# Work instructions
Could you copy all of the records below exactly as they appear?

# Dataset content
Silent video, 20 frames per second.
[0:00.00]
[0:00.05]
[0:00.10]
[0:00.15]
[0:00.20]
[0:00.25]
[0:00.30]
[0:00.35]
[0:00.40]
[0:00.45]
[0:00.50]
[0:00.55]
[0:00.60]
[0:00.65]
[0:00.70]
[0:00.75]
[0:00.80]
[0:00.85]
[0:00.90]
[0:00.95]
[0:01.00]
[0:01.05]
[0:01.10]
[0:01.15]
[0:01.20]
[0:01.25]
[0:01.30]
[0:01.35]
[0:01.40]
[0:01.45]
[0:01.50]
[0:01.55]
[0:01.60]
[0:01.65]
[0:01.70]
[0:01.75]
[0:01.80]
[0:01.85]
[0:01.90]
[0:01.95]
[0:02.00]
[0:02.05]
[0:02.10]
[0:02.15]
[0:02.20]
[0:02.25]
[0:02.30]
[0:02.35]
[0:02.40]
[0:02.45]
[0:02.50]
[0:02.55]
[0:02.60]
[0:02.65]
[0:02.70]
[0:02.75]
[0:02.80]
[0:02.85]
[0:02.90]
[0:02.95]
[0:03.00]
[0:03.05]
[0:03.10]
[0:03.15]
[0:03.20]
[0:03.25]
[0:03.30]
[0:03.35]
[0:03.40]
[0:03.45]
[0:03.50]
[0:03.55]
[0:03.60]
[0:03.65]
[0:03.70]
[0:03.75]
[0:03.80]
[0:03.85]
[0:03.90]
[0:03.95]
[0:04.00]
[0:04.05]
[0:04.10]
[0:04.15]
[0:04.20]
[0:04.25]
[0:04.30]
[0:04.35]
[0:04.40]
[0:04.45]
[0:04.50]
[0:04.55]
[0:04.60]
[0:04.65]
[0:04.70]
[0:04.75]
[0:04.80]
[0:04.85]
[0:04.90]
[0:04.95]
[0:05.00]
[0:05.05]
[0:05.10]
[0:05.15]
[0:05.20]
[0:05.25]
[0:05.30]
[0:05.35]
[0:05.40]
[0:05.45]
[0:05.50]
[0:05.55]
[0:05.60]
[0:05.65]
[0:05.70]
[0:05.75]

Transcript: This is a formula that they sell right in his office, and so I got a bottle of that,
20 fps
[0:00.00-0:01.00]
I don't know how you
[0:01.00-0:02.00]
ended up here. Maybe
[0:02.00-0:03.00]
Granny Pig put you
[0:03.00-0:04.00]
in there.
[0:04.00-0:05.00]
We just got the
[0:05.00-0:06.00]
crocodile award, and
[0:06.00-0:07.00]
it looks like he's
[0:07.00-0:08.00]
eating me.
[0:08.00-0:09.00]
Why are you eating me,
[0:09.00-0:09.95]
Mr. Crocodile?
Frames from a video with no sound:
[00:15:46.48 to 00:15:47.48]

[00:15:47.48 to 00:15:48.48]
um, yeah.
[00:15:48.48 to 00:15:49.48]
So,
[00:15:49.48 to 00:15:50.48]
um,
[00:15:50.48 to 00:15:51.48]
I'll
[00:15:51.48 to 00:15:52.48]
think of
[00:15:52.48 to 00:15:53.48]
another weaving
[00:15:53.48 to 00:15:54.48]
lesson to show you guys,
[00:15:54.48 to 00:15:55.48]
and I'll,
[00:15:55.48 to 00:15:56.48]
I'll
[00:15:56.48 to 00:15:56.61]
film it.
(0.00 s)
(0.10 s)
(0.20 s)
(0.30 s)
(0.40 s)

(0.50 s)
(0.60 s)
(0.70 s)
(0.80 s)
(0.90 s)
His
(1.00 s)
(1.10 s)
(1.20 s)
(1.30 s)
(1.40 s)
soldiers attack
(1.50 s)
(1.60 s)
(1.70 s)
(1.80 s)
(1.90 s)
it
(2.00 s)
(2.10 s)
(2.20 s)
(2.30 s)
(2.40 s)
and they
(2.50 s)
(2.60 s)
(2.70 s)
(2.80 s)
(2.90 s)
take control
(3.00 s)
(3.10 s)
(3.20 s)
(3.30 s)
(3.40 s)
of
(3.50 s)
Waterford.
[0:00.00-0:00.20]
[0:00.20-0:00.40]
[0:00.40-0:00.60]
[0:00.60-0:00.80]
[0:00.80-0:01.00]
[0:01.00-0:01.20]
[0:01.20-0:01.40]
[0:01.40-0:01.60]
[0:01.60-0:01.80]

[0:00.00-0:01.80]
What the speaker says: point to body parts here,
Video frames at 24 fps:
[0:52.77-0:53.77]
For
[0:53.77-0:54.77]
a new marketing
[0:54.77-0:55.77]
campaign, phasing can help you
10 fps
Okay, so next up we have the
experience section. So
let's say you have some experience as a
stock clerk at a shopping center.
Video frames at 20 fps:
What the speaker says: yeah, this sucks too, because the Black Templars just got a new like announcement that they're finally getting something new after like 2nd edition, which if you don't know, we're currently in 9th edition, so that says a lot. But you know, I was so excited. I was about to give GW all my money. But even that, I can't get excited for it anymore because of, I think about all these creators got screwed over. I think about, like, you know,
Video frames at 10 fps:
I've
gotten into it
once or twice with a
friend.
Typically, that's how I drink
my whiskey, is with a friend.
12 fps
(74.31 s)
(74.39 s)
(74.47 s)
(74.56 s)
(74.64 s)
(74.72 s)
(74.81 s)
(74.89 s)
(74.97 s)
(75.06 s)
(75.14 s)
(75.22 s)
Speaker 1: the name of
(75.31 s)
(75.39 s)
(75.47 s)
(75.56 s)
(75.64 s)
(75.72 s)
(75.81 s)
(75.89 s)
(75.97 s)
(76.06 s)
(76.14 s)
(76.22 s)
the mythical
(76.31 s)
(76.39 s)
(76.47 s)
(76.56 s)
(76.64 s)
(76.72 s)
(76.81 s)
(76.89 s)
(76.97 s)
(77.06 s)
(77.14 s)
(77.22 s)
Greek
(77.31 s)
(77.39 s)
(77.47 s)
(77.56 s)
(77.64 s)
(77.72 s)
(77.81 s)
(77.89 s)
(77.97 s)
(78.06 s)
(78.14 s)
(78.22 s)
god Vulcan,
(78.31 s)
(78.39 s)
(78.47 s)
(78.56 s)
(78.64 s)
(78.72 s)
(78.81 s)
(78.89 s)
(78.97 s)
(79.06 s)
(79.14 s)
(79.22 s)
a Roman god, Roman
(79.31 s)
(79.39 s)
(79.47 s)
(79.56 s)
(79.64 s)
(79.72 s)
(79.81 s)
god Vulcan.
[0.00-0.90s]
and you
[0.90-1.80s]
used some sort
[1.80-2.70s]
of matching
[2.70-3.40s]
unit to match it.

# Answer to this problem
Silent video, 20 frames per second.
[0:00.00]
[0:00.05]
[0:00.10]
[0:00.15]
[0:00.20]
[0:00.25]
[0:00.30]
[0:00.35]
[0:00.40]
[0:00.45]
[0:00.50]
[0:00.55]
[0:00.60]
[0:00.65]
[0:00.70]
[0:00.75]
[0:00.80]
[0:00.85]
[0:00.90]
[0:00.95]
[0:01.00]
[0:01.05]
[0:01.10]
[0:01.15]
[0:01.20]
[0:01.25]
[0:01.30]
[0:01.35]
[0:01.40]
[0:01.45]
[0:01.50]
[0:01.55]
[0:01.60]
[0:01.65]
[0:01.70]
[0:01.75]
[0:01.80]
[0:01.85]
[0:01.90]
[0:01.95]
[0:02.00]
[0:02.05]
[0:02.10]
[0:02.15]
[0:02.20]
[0:02.25]
[0:02.30]
[0:02.35]
[0:02.40]
[0:02.45]
[0:02.50]
[0:02.55]
[0:02.60]
[0:02.65]
[0:02.70]
[0:02.75]
[0:02.80]
[0:02.85]
[0:02.90]
[0:02.95]
[0:03.00]
[0:03.05]
[0:03.10]
[0:03.15]
[0:03.20]
[0:03.25]
[0:03.30]
[0:03.35]
[0:03.40]
[0:03.45]
[0:03.50]
[0:03.55]
[0:03.60]
[0:03.65]
[0:03.70]
[0:03.75]
[0:03.80]
[0:03.85]
[0:03.90]
[0:03.95]
[0:04.00]
[0:04.05]
[0:04.10]
[0:04.15]
[0:04.20]
[0:04.25]
[0:04.30]
[0:04.35]
[0:04.40]
[0:04.45]
[0:04.50]
[0:04.55]
[0:04.60]
[0:04.65]
[0:04.70]
[0:04.75]
[0:04.80]
[0:04.85]
[0:04.90]
[0:04.95]
[0:05.00]
[0:05.05]
[0:05.10]
[0:05.15]
[0:05.20]
[0:05.25]
[0:05.30]
[0:05.35]
[0:05.40]
[0:05.45]
[0:05.50]
[0:05.55]
[0:05.60]
[0:05.65]
[0:05.70]
[0:05.75]

Transcript: This is a formula that they sell right in his office, and so I got a bottle of that,
20 fps
[0:00.00-0:01.00]
I don't know how you
[0:01.00-0:02.00]
ended up here. Maybe
[0:02.00-0:03.00]
Granny Pig put you
[0:03.00-0:04.00]
in there.
[0:04.00-0:05.00]
We just got the
[0:05.00-0:06.00]
crocodile award, and
[0:06.00-0:07.00]
it looks like he's
[0:07.00-0:08.00]
eating me.
[0:08.00-0:09.00]
Why are you eating me,
[0:09.00-0:09.95]
Mr. Crocodile?
Frames from a video with no sound:
[00:15:46.48 to 00:15:47.48]

[00:15:47.48 to 00:15:48.48]
um, yeah.
[00:15:48.48 to 00:15:49.48]
So,
[00:15:49.48 to 00:15:50.48]
um,
[00:15:50.48 to 00:15:51.48]
I'll
[00:15:51.48 to 00:15:52.48]
think of
[00:15:52.48 to 00:15:53.48]
another weaving
[00:15:53.48 to 00:15:54.48]
lesson to show you guys,
[00:15:54.48 to 00:15:55.48]
and I'll,
[00:15:55.48 to 00:15:56.48]
I'll
[00:15:56.48 to 00:15:56.61]
film it.
(0.00 s)
(0.10 s)
(0.20 s)
(0.30 s)
(0.40 s)

(0.50 s)
(0.60 s)
(0.70 s)
(0.80 s)
(0.90 s)
His
(1.00 s)
(1.10 s)
(1.20 s)
(1.30 s)
(1.40 s)
soldiers attack
(1.50 s)
(1.60 s)
(1.70 s)
(1.80 s)
(1.90 s)
it
(2.00 s)
(2.10 s)
(2.20 s)
(2.30 s)
(2.40 s)
and they
(2.50 s)
(2.60 s)
(2.70 s)
(2.80 s)
(2.90 s)
take control
(3.00 s)
(3.10 s)
(3.20 s)
(3.30 s)
(3.40 s)
of
(3.50 s)
Waterford.
[0:00.00-0:00.20]
[0:00.20-0:00.40]
[0:00.40-0:00.60]
[0:00.60-0:00.80]
[0:00.80-0:01.00]
[0:01.00-0:01.20]
[0:01.20-0:01.40]
[0:01.40-0:01.60]
[0:01.60-0:01.80]

[0:00.00-0:01.80]
What the speaker says: point to body parts here,
Video frames at 24 fps:
[0:52.77-0:53.77]
For
[0:53.77-0:54.77]
a new marketing
[0:54.77-0:55.77]
campaign, phasing can help you
10 fps
Okay, so next up we have the
experience section. So
let's say you have some experience as a
stock clerk at a shopping center.
Video frames at 20 fps:
What the speaker says: yeah, this sucks too, because the Black Templars just got a new like announcement that they're finally getting something new after like 2nd edition, which if you don't know, we're currently in 9th edition, so that says a lot. But you know, I was so excited. I was about to give GW all my money. But even that, I can't get excited for it anymore because of, I think about all these creators got screwed over. I think about, like, you know,
Video frames at 10 fps:
I've
gotten into it
once or twice with a
friend.
Typically, that's how I drink
my whiskey, is with a friend.
12 fps
(74.31 s)
(74.39 s)
(74.47 s)
(74.56 s)
(74.64 s)
(74.72 s)
(74.81 s)
(74.89 s)
(74.97 s)
(75.06 s)
(75.14 s)
(75.22 s)
Speaker 1: the name of
(75.31 s)
(75.39 s)
(75.47 s)
(75.56 s)
(75.64 s)
(75.72 s)
(75.81 s)
(75.89 s)
(75.97 s)
(76.06 s)
(76.14 s)
(76.22 s)
the mythical
(76.31 s)
(76.39 s)
(76.47 s)
(76.56 s)
(76.64 s)
(76.72 s)
(76.81 s)
(76.89 s)
(76.97 s)
(77.06 s)
(77.14 s)
(77.22 s)
Greek
(77.31 s)
(77.39 s)
(77.47 s)
(77.56 s)
(77.64 s)
(77.72 s)
(77.81 s)
(77.89 s)
(77.97 s)
(78.06 s)
(78.14 s)
(78.22 s)
god Vulcan,
(78.31 s)
(78.39 s)
(78.47 s)
(78.56 s)
(78.64 s)
(78.72 s)
(78.81 s)
(78.89 s)
(78.97 s)
(79.06 s)
(79.14 s)
(79.22 s)
a Roman god, Roman
(79.31 s)
(79.39 s)
(79.47 s)
(79.56 s)
(79.64 s)
(79.72 s)
(79.81 s)
god Vulcan.
[0.00-0.90s]
and you
[0.90-1.80s]
used some sort
[1.80-2.70s]
of matching
[2.70-3.40s]
unit to match it.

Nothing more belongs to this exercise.